With regards to CPU core count, the M1 actually supports more cores, and the M1 Pro has improved CPU power over the M2, but when looking at performance per watt, the M2 provides as much as a 25% improvement. Essentially, the highest tier M1 will be able to process more instructions per second, but the M2 would be able to do the same number of instructions using less energy. Additionally, the neural engine has been improved by 40%, and the CPU overall has an improved speed performance of 18%.
However, the GPU shows one of the most significant improvements with an overall speed increase of 35%, and the memory bandwidth is double of the M1, suggesting that the architects of the M2 focused their attention on the slowest system components internal to the SoC.
Overall, the M2 shows significant improvements over the M1 while still continuing the use of different cores (performance and low-energy), unified memory, and neural engines for accelerating AI tasks.
Historically, the vast majority of electronic consumer products have utilised commercial off-the-shelf components for a multitude of reasons. Firstly, off-the-shelf components have been tried and tested by their manufacturer, giving a design some degree of reliability that would otherwise not be possible with a custom silicon device.
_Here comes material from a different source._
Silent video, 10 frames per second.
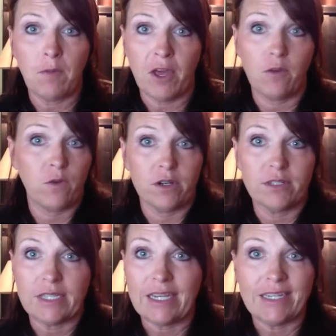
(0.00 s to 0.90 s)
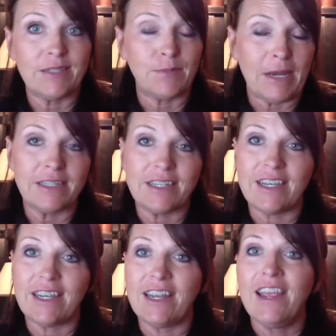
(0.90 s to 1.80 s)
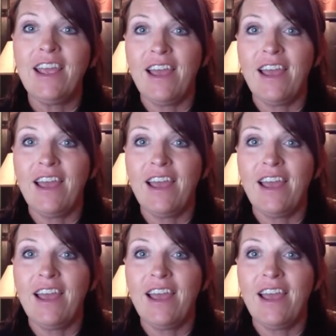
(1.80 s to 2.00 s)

body works. I expected it.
Secondly, the costs involved with custom silicon are astronomical compared to off-the-shelf commercial devices. While larger companies have the funds to hire semiconductor engineers, research new techniques, and order millions of chips, smaller companies will certainly not have the same capabilities.
Thirdly, the development time of a device using off-the-shelf components is significantly shorter than one using a custom silicon device. Depending on the complexity of a design, a working circuit can be prototyped in a matter of weeks, while a custom chip may require months of waiting for initial prototypes.
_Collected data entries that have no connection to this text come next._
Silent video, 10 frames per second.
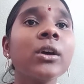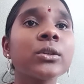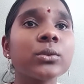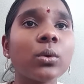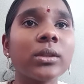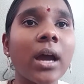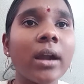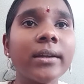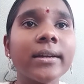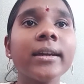so
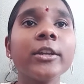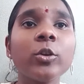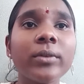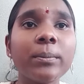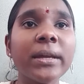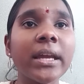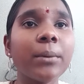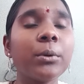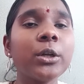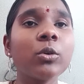that you will be
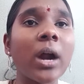able to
However, many manufacturers have used programmable hardware devices such as CPLDs and FPGAs. While these are not custom semiconductor devices, their programmability allows for unique logic circuits to be designed, and the mass manufacture of these devices makes them a far more economical option for custom logic. Manufacturers looking for custom logic designs have also utilised ULAs (uncommitted logic arrays) that can be thought of as one-time programmable FPGAs. Instead of an engineer designing individual transistors, logic components are arranged in a grid that only needs to be connected together on interconnect layers.
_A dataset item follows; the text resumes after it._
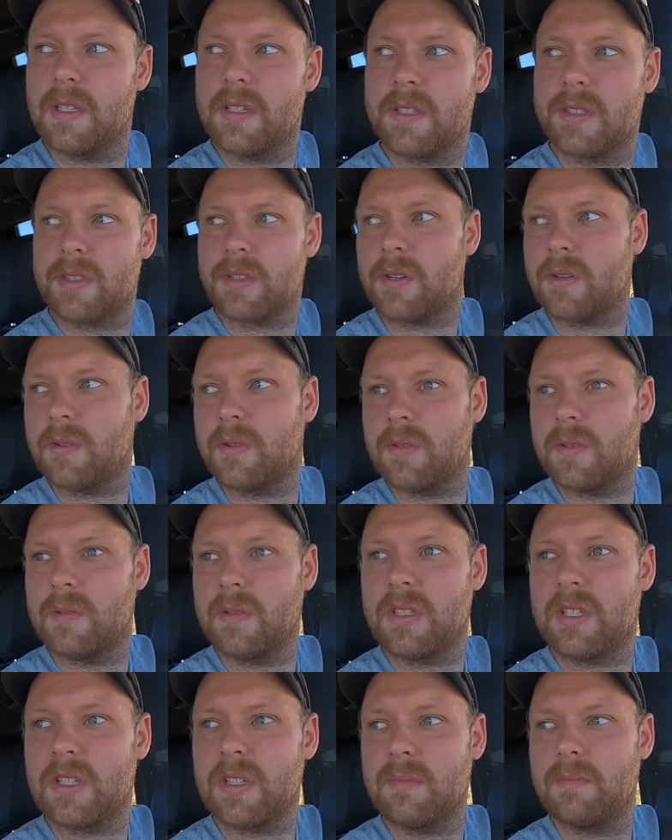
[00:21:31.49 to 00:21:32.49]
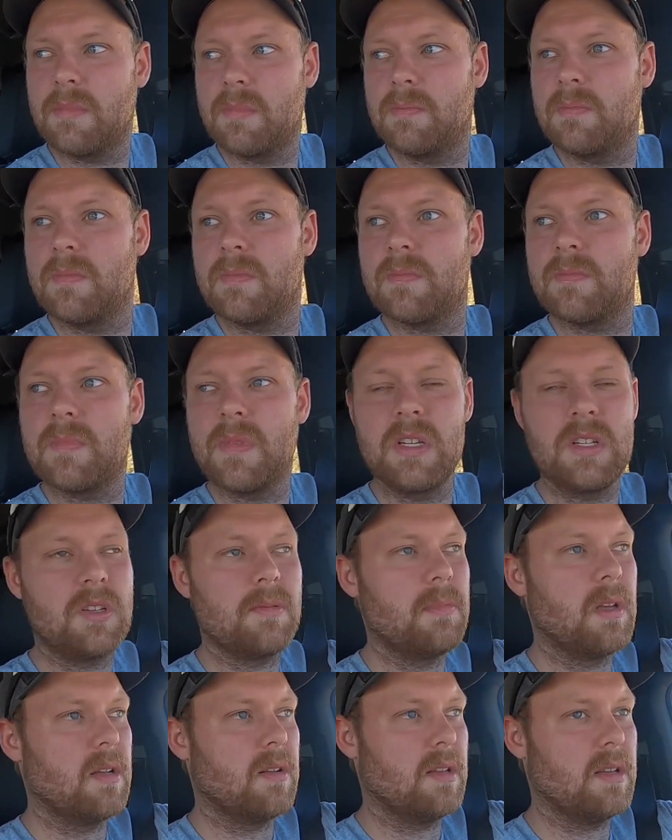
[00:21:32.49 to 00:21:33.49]
So we should
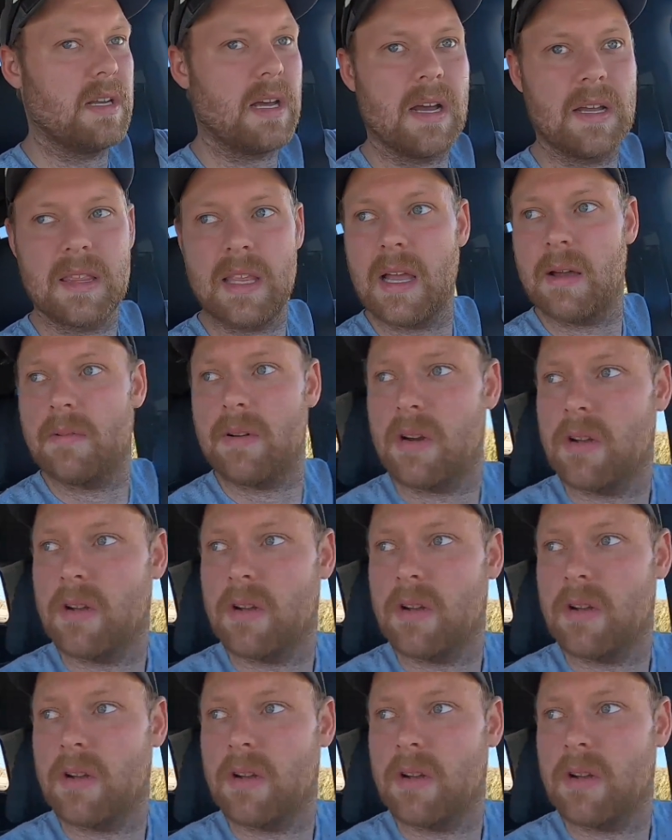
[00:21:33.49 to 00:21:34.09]
be able to knock that one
While the use of off-the-shelf devices has served the engineering community well, the plateau of single-thread CPU performance combined with the changing nature of computing tasks is seeing off-the-shelf parts struggling to meet consumer demands. Additionally, the demand for low-energy computing demonstrates how off-the-shelf CPUs cannot provide the best solution, especially if portions of the CPU are being entirely unused.
Thus, the use of a custom SoC allows for engineers to only integrate hardware that is needed, utilise advanced energy techniques to shut down all areas of an SoC not in use, to use a combination of different processor types to switch between performance and energy modes and integrate unique digital circuitry aimed at offloading complex tasks not suited for CPUs (i.e. graphic and AI tasks).
The release of the M2 not only demonstrates the commercial success of the M1 but also demonstrates how companies may start to develop their own SoCs for custom applications.